Hybrid Teams and Purposeful Levels of Automation
Drs. Judy and Rob Johnston, Johnston Analytics
With the evolution of machine learning and artificial intelligence, as well as the increasing recognition of the assistance they can provide to tasks in the research for and development of intelligence analysis products, we are witnessing the growing implementation of hybrid teams to address intelligence questions. For our purposes, hybrid teams are defined as teams that include both human and machine members. The team size can vary from dyads (humans plus machine/tool) to larger groups (several humans plus machine/tool).
While the academic community, especially the human factors field of psychology, has been investigating how to define levels of automation in teams of varying sizes, there has been little research on optimal team/machine composition as well as criteria to guide selection and implementation of tools for best performance. Additionally, there is little empirical research that addresses the benefits and disadvantages the inclusion of machine-based teammates may comprise.
In the world of practicing analysts, we have found many instances of tool use for the sake of the tool, a phenomenon we call automation motivation. In other words, a developer or manager or user makes the decision to automate some portion of the workflow simply because it can be done. In some instances, the tool turns out to be quite helpful. More often than not, however, the tool introduces new challenges in the workflow and either adds an additional burden on the analyst or ends up not being used at all, sometimes giving analysts an overall negative impression about the helpfulness of automation.

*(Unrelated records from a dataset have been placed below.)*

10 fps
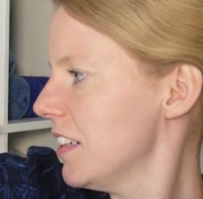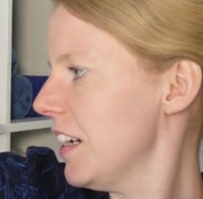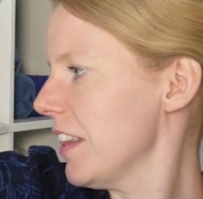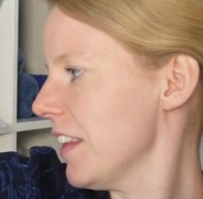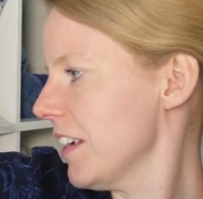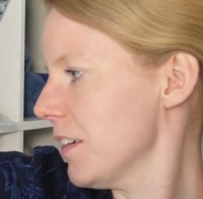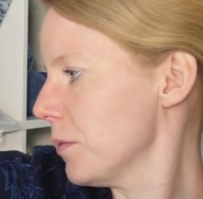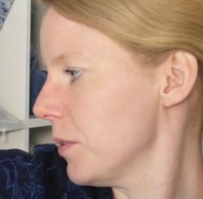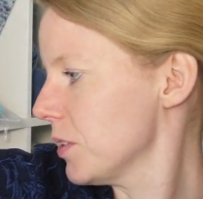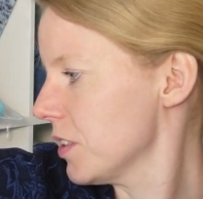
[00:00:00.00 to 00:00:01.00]
I think it
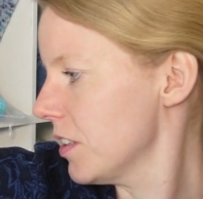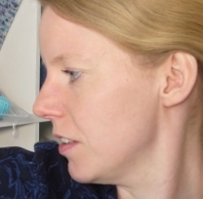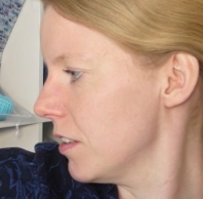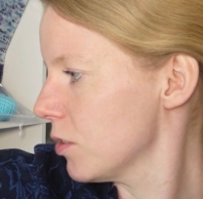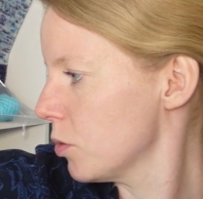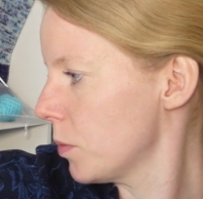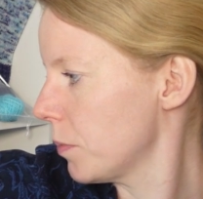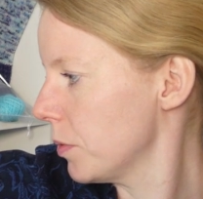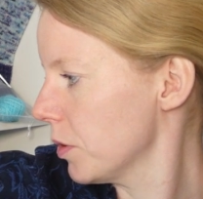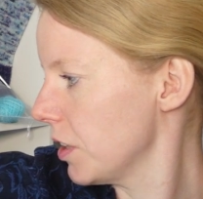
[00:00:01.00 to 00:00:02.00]
was super
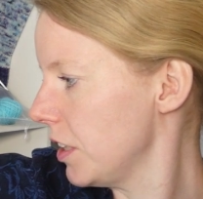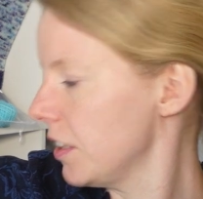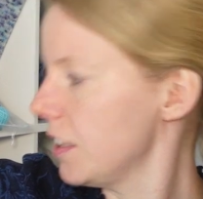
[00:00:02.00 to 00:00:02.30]
bulky.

It is this automation motivation phenomenon that motivated the exploration of levels of automation and led to our development of a working model that provides feedback through simulation that will eventually inform evaluation of a particular tool as either a helpful or not-so-helpful potential hybrid partner. It will also inform design features, as we have identified a number of variables that have the ability to help or hinder an analyst’s progress.
The goal of this project was to describe levels of automation, identify those that are relevant to intelligence analysis, and determine which levels of automation are the best suited to those analytic activities. We intended to do this by developing and testing a theoretical framework that includes characteristics of automation and the user’s interaction with automated tools, variables that impact user’s performance during tool use in the workflow and afterwards. It is our hope that this theoretical framework will aid in determining selection and implementation of automated ‘team members’ that will support the execution of identified tasks and improve team performance.
How we did it.
Our work progresses in four stages: integrative literature review, develop and model theoretical framework, conduct use cases to collect data on the variables in the framework based on use of LAS-developed tools that have a level of automation component, and test the model/theoretical framework by running simulations of the model with the data collected in the use cases.
1. Integrative Lit Review
The integrative literature review was guided by these overarching questions:
- How are levels of automation defined?
- What engagement of human team members is required to support automation?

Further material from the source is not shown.